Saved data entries
□ □ □ □
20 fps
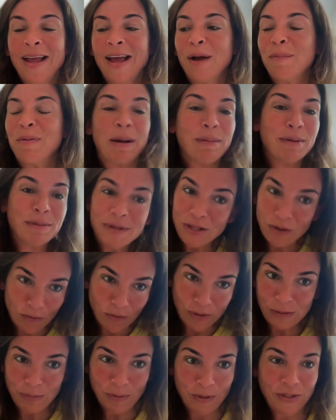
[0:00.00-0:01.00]
I'll probably be the
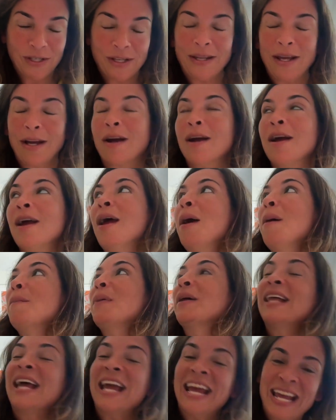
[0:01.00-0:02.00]
oldest person there,
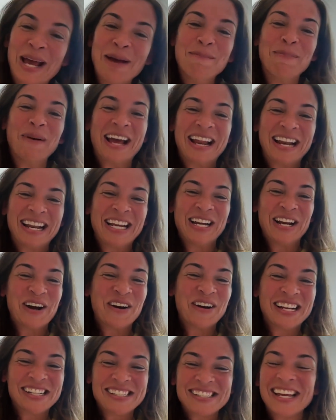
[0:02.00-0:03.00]
but
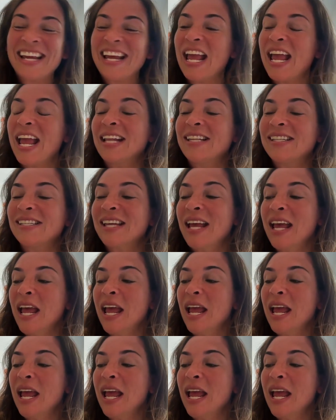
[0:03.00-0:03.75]
it's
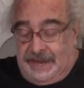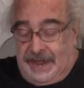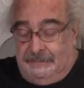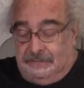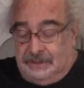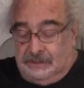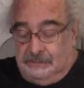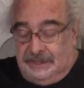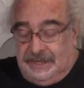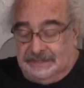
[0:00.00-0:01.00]

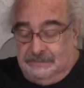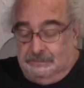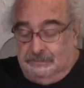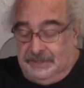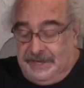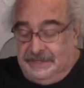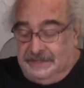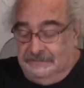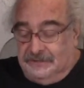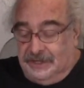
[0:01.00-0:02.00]
applicable as the
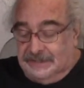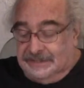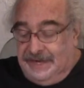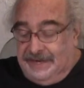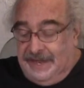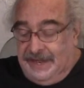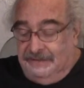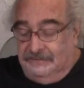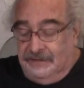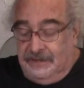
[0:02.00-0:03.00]
plaintiff does not
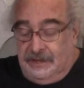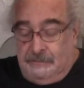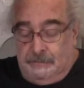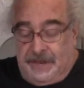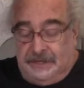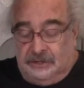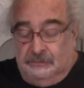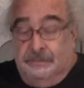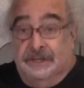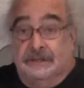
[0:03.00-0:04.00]
have medical
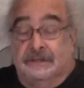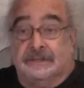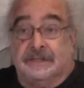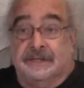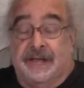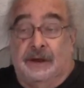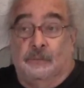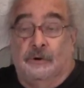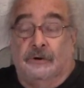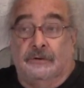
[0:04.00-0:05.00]
bills
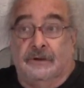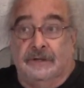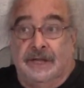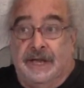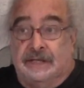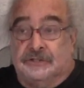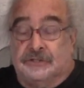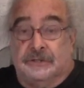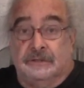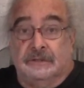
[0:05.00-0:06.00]
that were
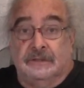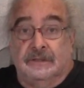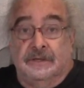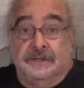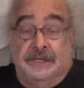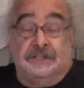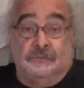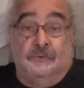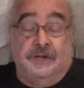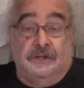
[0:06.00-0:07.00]
alleged. These
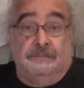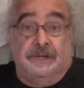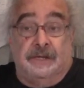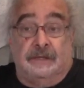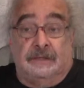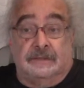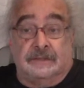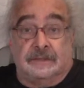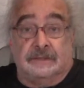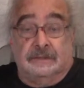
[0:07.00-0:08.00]
are real
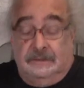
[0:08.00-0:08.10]
bills.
□ □ □ □
**Task details**. Text only, no pictures: copy every entry exactly.

**Solution**.
20 fps
[0:00.00-0:01.00]
I'll probably be the
[0:01.00-0:02.00]
oldest person there,
[0:02.00-0:03.00]
but
[0:03.00-0:03.75]
it's
[0:00.00-0:01.00]

[0:01.00-0:02.00]
applicable as the
[0:02.00-0:03.00]
plaintiff does not
[0:03.00-0:04.00]
have medical
[0:04.00-0:05.00]
bills
[0:05.00-0:06.00]
that were
[0:06.00-0:07.00]
alleged. These
[0:07.00-0:08.00]
are real
[0:08.00-0:08.10]
bills.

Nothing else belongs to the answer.